LBFGS with Custom Parameters

You can customize LBFGS parameters to better suit your specific optimization problem:

import riemann as rm
import riemann.optim as optim

# Create LBFGS optimizer with custom parameters
optimizer = optim.LBFGS(
    model.parameters(),
    lr=1.0,               # Learning rate (step size multiplier)
    max_iter=50,          # Maximum iterations per step
    max_eval=None,        # Maximum function evaluations (None = max_iter * 1.25)
    tolerance_grad=1e-06,  # Gradient convergence threshold
    tolerance_change=1e-09, # Parameter change convergence threshold
    history_size=100,      # Hessian approximation memory
    line_search_fn=None    # Use default line search
)

# Define closure function
def closure():
    optimizer.zero_grad()
    outputs = model(inputs)
    loss = loss_fn(outputs, targets)
    loss.backward()
    return loss

# Training loop
for epoch in range(num_epochs):
    loss = optimizer.step(closure)
    print(f'Epoch {epoch}, Loss: {loss.item():.4f}')
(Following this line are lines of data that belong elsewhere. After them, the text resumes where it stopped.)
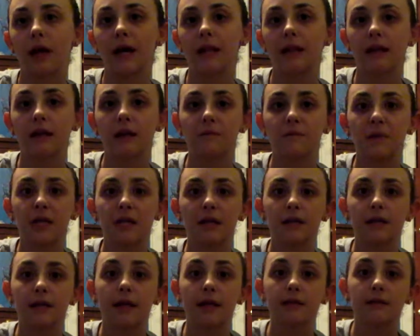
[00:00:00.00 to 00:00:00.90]
I think
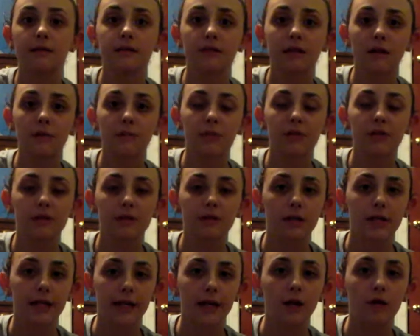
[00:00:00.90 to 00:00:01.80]
making that step is
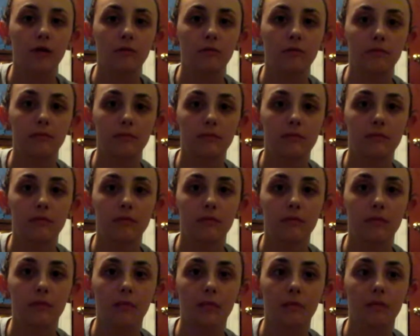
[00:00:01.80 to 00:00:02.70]
going to help
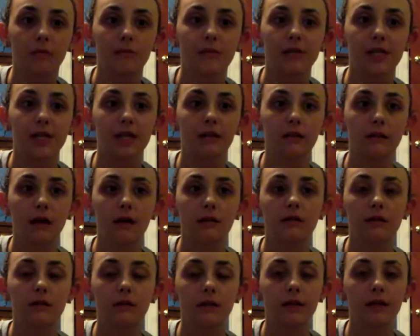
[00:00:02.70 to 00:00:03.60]

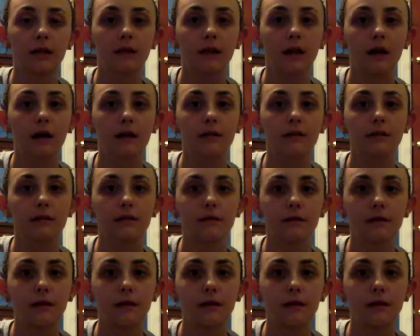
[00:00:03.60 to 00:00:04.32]
psychologically a lot.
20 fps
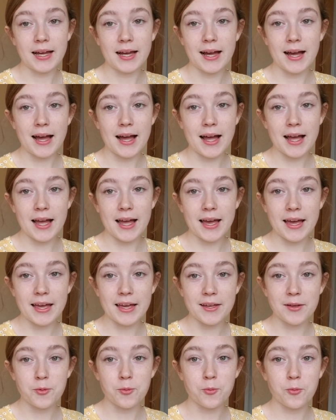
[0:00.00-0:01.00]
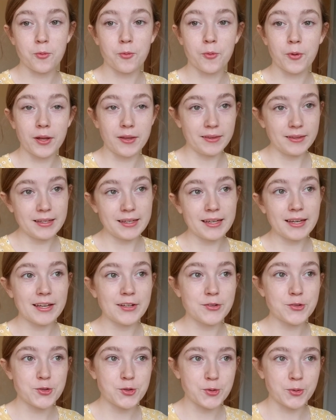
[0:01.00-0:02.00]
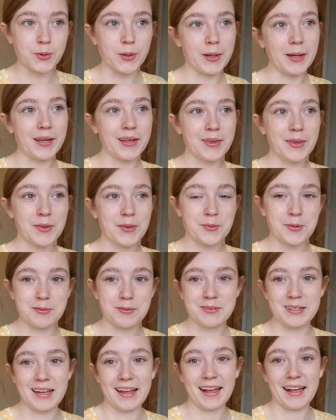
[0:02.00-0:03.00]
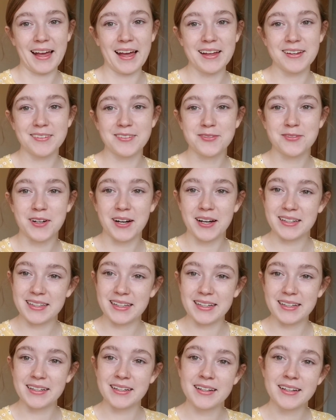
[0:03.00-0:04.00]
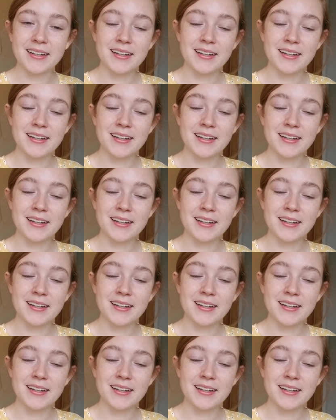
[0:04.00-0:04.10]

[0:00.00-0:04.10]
I really enjoy thrifting and finding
Parameter Tuning Tips for LBFGS

  • lr: Start with 1.0 and adjust based on convergence. For ill-conditioned problems, smaller values (0.1-0.5) may be more stable.

  • max_iter: Increase for more complex optimization problems, but be aware of increased computation time.
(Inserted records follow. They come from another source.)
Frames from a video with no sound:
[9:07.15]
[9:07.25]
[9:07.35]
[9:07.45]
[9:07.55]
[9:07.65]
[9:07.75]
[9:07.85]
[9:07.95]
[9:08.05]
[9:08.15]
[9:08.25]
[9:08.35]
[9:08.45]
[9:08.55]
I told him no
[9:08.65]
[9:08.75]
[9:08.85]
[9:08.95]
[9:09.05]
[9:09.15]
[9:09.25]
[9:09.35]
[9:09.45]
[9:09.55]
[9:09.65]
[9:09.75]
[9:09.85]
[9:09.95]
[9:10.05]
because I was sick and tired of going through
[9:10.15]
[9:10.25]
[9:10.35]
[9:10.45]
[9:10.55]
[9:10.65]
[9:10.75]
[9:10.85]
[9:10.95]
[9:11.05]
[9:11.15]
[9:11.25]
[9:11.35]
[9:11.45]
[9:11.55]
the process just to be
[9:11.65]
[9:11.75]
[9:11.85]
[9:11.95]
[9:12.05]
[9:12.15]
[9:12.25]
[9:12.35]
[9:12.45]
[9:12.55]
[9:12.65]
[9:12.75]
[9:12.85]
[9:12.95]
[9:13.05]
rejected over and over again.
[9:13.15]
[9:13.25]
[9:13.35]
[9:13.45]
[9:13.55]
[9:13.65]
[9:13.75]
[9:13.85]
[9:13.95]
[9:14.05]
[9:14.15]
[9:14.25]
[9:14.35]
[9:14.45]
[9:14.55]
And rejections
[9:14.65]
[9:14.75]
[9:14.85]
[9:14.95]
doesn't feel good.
  • history_size: Larger values may improve convergence but increase memory usage. For small models, 100-200 is typically sufficient.

  • tolerance_grad and tolerance_change: Adjust based on desired precision. Smaller values lead to more precise optimization but may require more iterations.

  • line_search_fn: Only customize if you have specific line search requirements. The default implementation works well for most problems.

AdamW (Adam with Weight Decay)

AdamW is an improved version of Adam that treats weight decay as a separate regularization term instead of modifying the gradients. This allows weight decay to more effectively act as L2 regularization, avoiding the weight decay side effects present in Adam.

Algorithm Explanation:

  1. Compute first moment estimate: m = β1*m + (1-β1)*∇θL(θ)

  2. Compute second moment estimate: v = β2*v + (1-β2)*(∇θL(θ))²

  3. Apply bias correction: m̂ = m/(1-β1^t), v̂ = v/(1-β2^t)

  4. Apply weight decay: θ = θ * (1 - η * weight_decay)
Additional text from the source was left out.